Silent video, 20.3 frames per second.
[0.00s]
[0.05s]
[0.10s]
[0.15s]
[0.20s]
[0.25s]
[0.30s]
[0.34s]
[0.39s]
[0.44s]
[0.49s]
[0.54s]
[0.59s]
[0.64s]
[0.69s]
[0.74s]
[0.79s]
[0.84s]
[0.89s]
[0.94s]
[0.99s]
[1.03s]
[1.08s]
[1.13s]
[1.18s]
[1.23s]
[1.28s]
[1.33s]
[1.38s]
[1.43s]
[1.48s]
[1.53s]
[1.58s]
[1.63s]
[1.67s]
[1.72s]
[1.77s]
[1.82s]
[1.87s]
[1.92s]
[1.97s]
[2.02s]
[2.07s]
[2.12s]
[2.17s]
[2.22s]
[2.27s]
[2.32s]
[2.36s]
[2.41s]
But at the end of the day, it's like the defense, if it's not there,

§

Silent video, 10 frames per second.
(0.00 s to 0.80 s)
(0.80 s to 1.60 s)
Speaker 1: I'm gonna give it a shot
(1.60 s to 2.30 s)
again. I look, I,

§

Problem details
How many lines in the listing above contain "video"? Answer with the number alone.

Response area
2